[Start of Attachment]

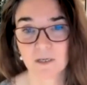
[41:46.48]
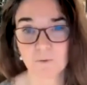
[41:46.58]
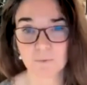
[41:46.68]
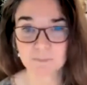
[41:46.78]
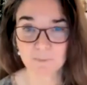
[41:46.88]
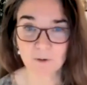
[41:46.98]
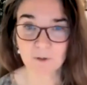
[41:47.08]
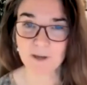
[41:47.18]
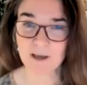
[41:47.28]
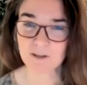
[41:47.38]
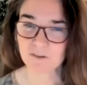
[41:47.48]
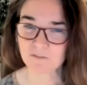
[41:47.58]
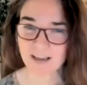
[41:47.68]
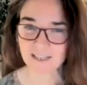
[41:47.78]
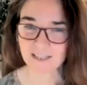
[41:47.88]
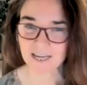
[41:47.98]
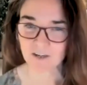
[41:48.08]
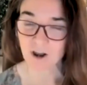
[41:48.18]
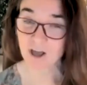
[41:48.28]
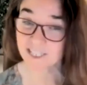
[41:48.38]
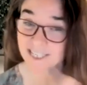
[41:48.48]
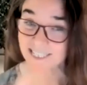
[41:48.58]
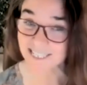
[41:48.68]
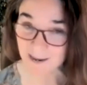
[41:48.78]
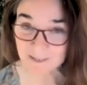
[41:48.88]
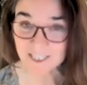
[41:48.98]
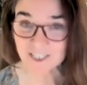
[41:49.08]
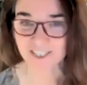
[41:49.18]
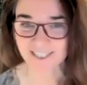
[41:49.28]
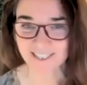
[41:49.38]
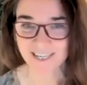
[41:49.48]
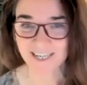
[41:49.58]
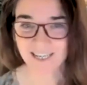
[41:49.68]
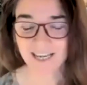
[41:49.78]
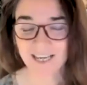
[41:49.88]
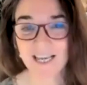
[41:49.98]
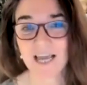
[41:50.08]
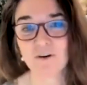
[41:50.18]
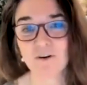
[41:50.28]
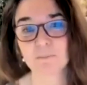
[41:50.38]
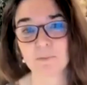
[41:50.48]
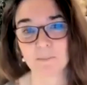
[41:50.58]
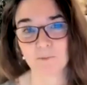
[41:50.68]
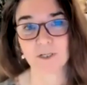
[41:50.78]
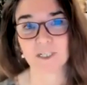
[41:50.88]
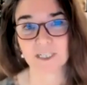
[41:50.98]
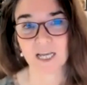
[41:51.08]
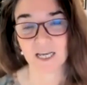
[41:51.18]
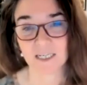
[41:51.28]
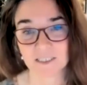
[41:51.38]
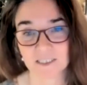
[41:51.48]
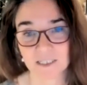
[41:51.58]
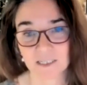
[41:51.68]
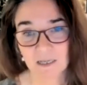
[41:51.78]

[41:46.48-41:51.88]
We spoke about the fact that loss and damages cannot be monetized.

[End of Attachment]

== Problem details ==
Restate each line above exactly, keeping pictures out.

== Response ==
[41:46.48]
[41:46.58]
[41:46.68]
[41:46.78]
[41:46.88]
[41:46.98]
[41:47.08]
[41:47.18]
[41:47.28]
[41:47.38]
[41:47.48]
[41:47.58]
[41:47.68]
[41:47.78]
[41:47.88]
[41:47.98]
[41:48.08]
[41:48.18]
[41:48.28]
[41:48.38]
[41:48.48]
[41:48.58]
[41:48.68]
[41:48.78]
[41:48.88]
[41:48.98]
[41:49.08]
[41:49.18]
[41:49.28]
[41:49.38]
[41:49.48]
[41:49.58]
[41:49.68]
[41:49.78]
[41:49.88]
[41:49.98]
[41:50.08]
[41:50.18]
[41:50.28]
[41:50.38]
[41:50.48]
[41:50.58]
[41:50.68]
[41:50.78]
[41:50.88]
[41:50.98]
[41:51.08]
[41:51.18]
[41:51.28]
[41:51.38]
[41:51.48]
[41:51.58]
[41:51.68]
[41:51.78]

[41:46.48-41:51.88]
We spoke about the fact that loss and damages cannot be monetized.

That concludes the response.